Posted by arbrealettres sur 7 août 2017




    
La rose écarlate déchire sa robe,
et je suis le seul à savoir pourquoi.

Le saule laisse pendre ses branches en rangées rectilignes,
Afin de rattraper toutes les prières qu’il a omises.

Le lys avec son épée, et le jasmin avec son bouclier
se préparent pour la Guerre Sainte.

Le pauvre rossignol anéanti par la souffrance
soupire devant la rose qui parade.

Toutes les beautés du jardin disent:
«La rose me regarde».

Le rossignol répond:
«C’est pour moi, l’infortuné, qu’elle fait tout ce charme».

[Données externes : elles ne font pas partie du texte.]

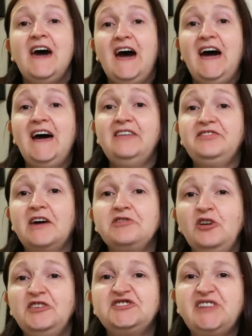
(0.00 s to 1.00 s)
And I
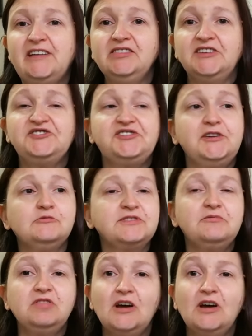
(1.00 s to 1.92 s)
thought the stainless steel with the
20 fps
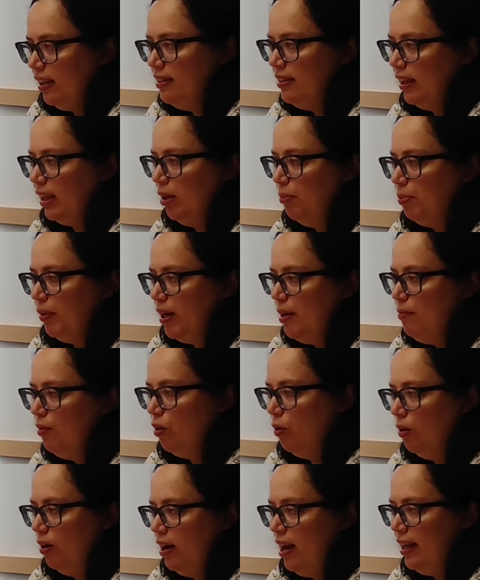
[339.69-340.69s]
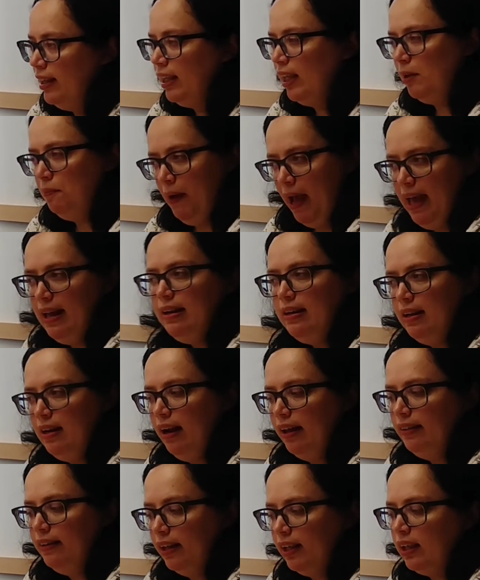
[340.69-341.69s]
the Supreme Court expanded
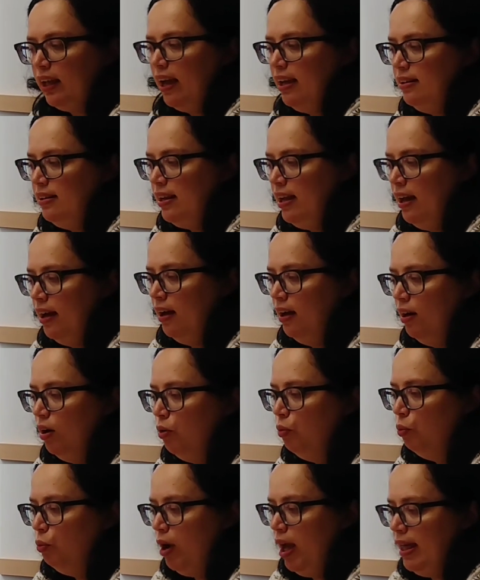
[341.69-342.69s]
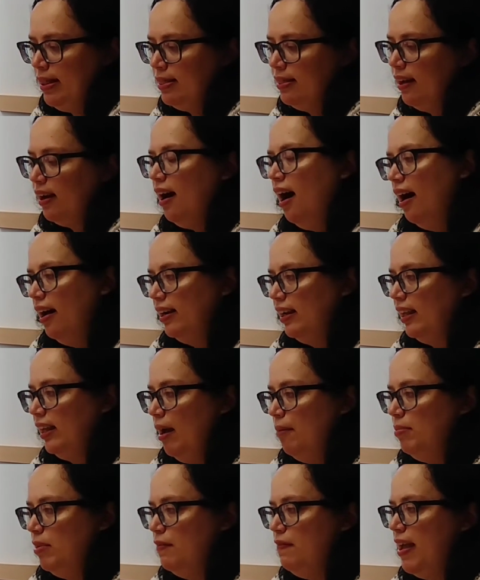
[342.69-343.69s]
on this idea with the
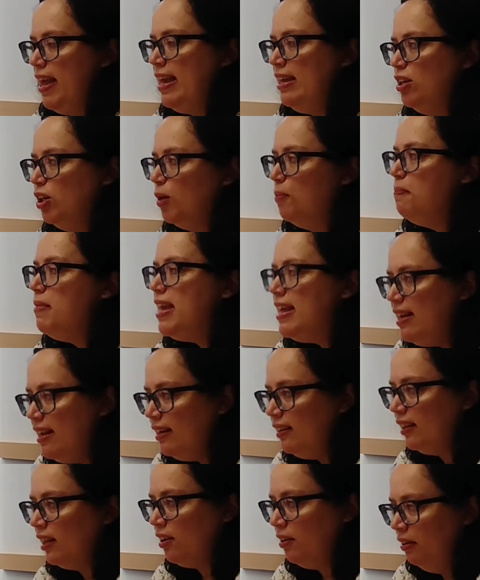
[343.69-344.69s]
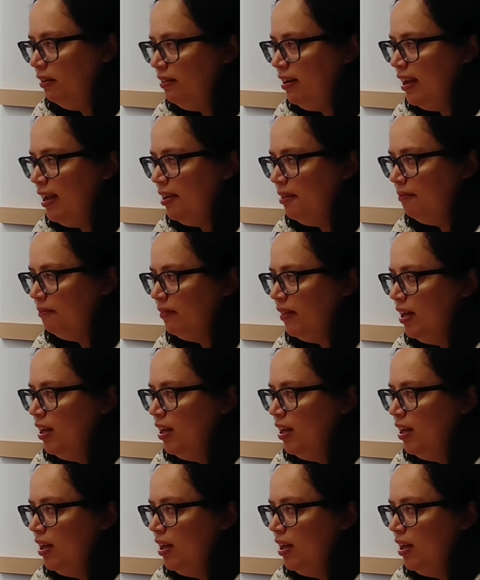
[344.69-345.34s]
concept of intermediate scrutiny,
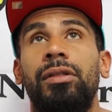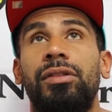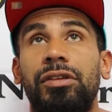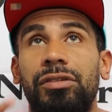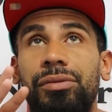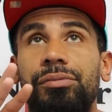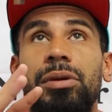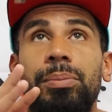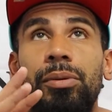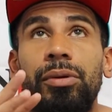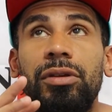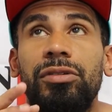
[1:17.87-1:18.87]
These three
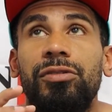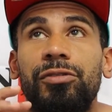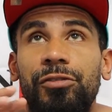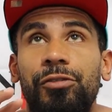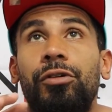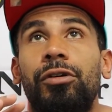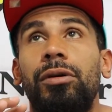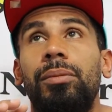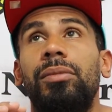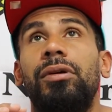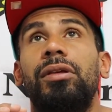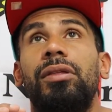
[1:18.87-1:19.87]
points
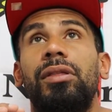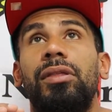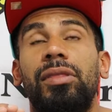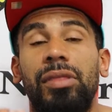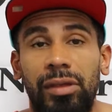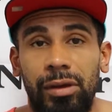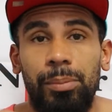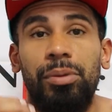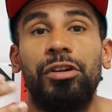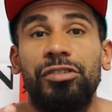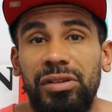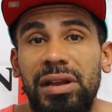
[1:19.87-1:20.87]
form the
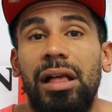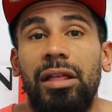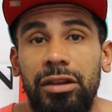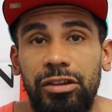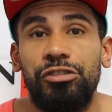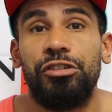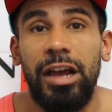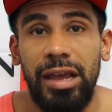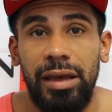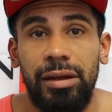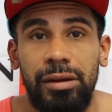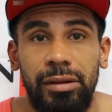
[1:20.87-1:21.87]
personality
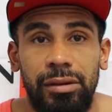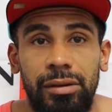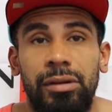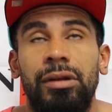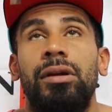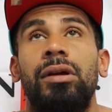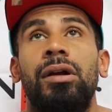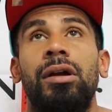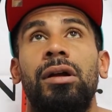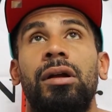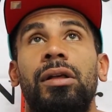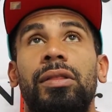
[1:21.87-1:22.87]
triad.
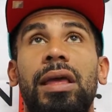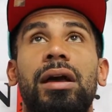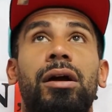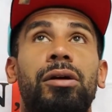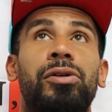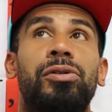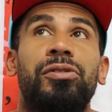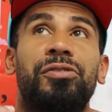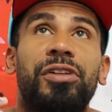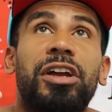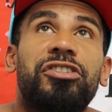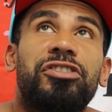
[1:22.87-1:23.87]
They are a
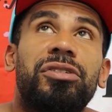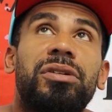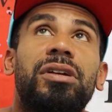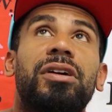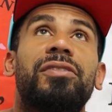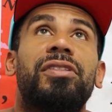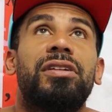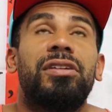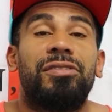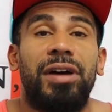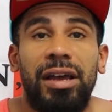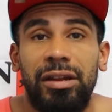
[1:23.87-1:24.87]
reflection of the
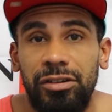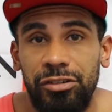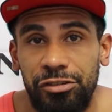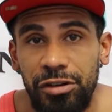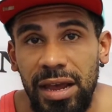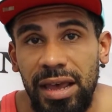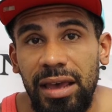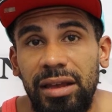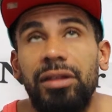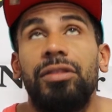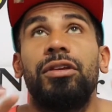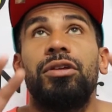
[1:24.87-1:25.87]
divine
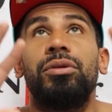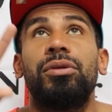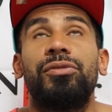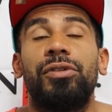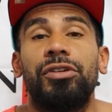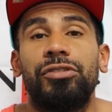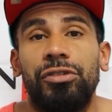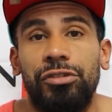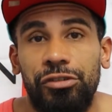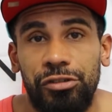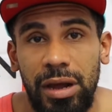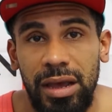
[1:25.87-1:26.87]
triad, the universal
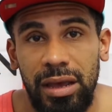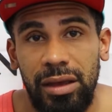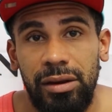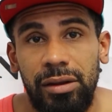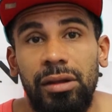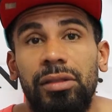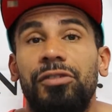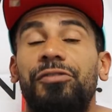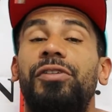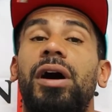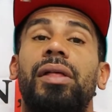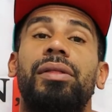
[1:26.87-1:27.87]
triad. The
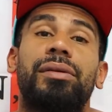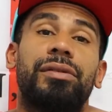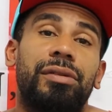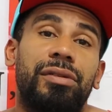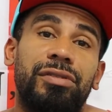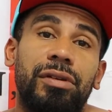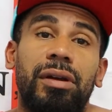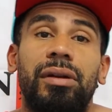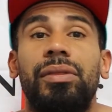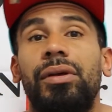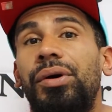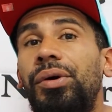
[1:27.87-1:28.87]
Father, the Son,
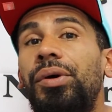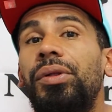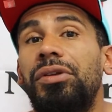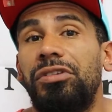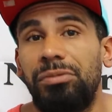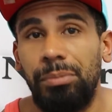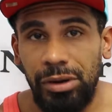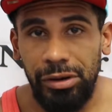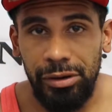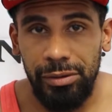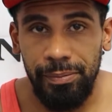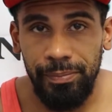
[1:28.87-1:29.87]
and the Holy
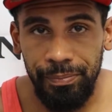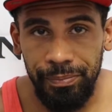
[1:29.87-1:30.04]
Spirit.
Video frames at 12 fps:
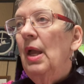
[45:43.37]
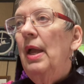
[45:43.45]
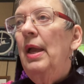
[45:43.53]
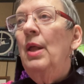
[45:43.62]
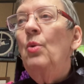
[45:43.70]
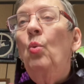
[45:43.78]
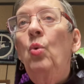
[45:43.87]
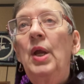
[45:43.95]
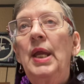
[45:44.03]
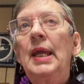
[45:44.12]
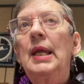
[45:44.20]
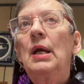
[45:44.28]
and
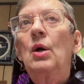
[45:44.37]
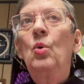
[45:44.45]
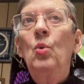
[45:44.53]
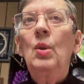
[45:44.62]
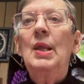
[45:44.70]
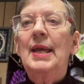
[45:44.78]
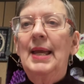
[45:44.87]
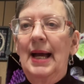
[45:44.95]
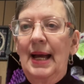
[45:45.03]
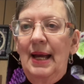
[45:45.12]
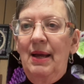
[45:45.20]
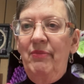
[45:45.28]
we only
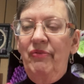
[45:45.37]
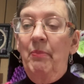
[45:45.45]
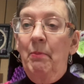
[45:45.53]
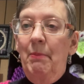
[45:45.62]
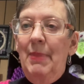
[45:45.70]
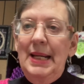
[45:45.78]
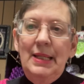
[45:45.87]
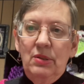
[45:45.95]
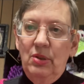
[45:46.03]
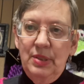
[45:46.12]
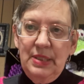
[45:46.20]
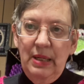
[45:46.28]
have
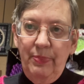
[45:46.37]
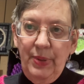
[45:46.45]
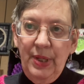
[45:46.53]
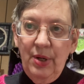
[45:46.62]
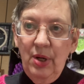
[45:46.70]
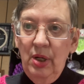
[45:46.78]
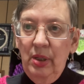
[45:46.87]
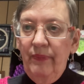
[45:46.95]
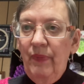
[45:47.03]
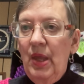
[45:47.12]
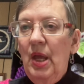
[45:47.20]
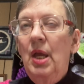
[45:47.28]
Michaels up here.
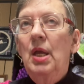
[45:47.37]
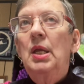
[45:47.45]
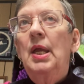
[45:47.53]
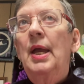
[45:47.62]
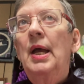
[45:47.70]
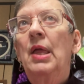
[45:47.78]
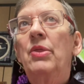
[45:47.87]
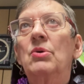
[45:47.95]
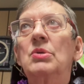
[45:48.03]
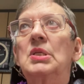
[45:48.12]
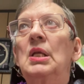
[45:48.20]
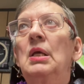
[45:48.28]
Yeah,
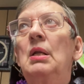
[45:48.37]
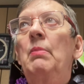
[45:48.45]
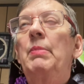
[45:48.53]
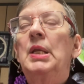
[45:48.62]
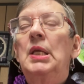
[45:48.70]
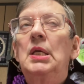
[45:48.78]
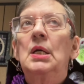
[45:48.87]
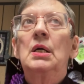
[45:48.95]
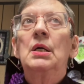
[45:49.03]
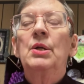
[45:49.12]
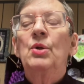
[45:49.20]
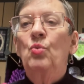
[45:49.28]
there's a little bit of
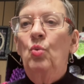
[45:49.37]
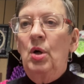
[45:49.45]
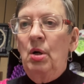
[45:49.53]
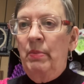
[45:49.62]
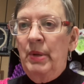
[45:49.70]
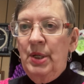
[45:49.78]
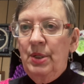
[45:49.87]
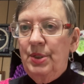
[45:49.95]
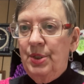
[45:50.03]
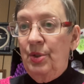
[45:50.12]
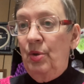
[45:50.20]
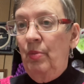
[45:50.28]
yarn in Walmart
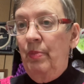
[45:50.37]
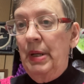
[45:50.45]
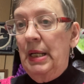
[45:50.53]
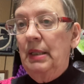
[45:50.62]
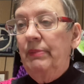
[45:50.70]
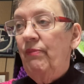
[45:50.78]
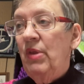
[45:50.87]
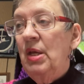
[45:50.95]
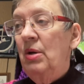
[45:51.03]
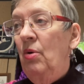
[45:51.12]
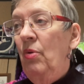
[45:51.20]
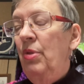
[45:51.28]
too, but you
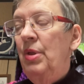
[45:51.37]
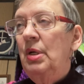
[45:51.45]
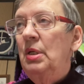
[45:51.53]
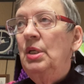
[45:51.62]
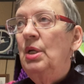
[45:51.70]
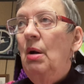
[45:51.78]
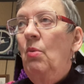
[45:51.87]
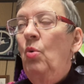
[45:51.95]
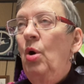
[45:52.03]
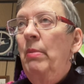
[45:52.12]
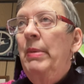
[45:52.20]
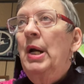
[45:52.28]
know, the
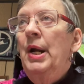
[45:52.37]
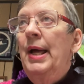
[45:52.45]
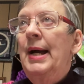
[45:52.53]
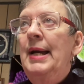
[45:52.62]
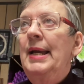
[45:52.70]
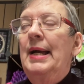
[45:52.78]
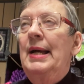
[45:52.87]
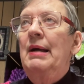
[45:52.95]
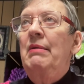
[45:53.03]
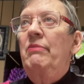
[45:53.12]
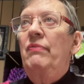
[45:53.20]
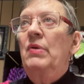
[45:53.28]
Walmart I
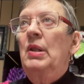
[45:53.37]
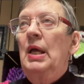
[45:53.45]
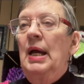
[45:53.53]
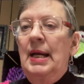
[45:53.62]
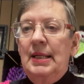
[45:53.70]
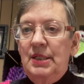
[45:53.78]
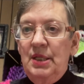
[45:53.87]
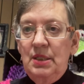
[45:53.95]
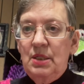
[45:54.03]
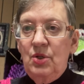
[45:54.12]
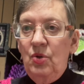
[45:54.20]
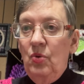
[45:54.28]
have access
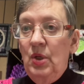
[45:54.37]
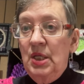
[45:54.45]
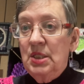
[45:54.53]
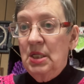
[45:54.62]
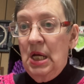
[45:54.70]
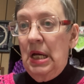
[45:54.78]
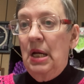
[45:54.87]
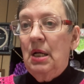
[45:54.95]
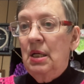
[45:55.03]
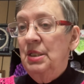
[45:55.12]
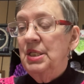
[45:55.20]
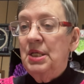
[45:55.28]
to is not
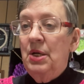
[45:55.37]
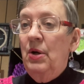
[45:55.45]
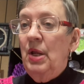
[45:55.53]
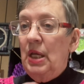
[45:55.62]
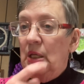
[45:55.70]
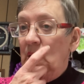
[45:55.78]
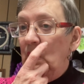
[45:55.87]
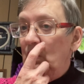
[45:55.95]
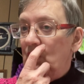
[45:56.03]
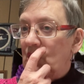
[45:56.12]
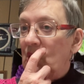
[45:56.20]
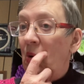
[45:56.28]
considered a huge
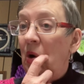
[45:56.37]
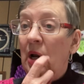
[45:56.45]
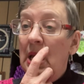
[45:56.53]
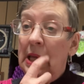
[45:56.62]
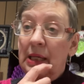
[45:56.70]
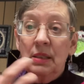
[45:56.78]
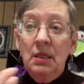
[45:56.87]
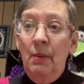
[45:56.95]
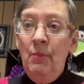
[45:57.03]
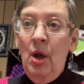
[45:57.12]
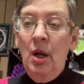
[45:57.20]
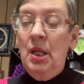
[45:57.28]
store because I'm
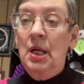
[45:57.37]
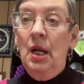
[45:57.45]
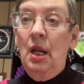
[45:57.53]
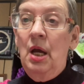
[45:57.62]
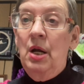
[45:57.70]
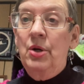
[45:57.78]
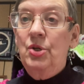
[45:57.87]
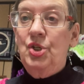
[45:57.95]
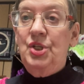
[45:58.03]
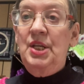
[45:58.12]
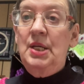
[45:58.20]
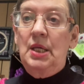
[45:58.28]
not in a large
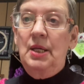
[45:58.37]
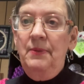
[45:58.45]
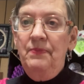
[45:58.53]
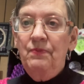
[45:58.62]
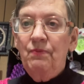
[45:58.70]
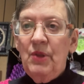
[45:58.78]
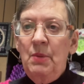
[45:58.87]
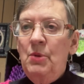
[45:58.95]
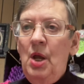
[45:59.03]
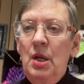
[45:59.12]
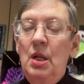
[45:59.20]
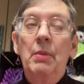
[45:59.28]
city. I'm
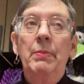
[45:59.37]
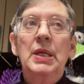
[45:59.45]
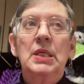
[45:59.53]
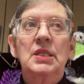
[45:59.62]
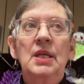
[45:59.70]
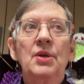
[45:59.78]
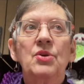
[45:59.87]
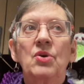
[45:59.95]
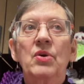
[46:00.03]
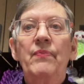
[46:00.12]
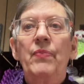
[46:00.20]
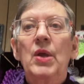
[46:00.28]
not in a big
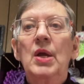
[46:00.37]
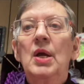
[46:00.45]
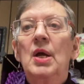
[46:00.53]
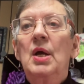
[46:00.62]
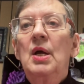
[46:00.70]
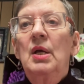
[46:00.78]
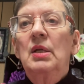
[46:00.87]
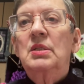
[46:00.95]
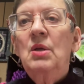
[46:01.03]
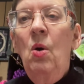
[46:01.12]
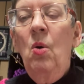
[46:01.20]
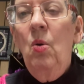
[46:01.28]
center.
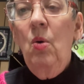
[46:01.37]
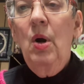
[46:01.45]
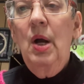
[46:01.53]
So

Le platane a levé ses mains en signe de lamentation,
te dirai-je ses supplications?

Qui a coiffé le bourgeon d’un chapeau?
Qui a courbé en deux la violette?

Bien que l’automne ait été très cruel,
vois la loyauté du printemps.

Ce que l’automne a pillé,
le printemps l’a rapporté.

Je parle de roses, de rossignols et des splendeurs du jardin
pour ne pas nommer autre chose. Pourquoi cela?

À cause de la jalousie de l’Amour,
mais en fait je décris les bienfaits de Dieu.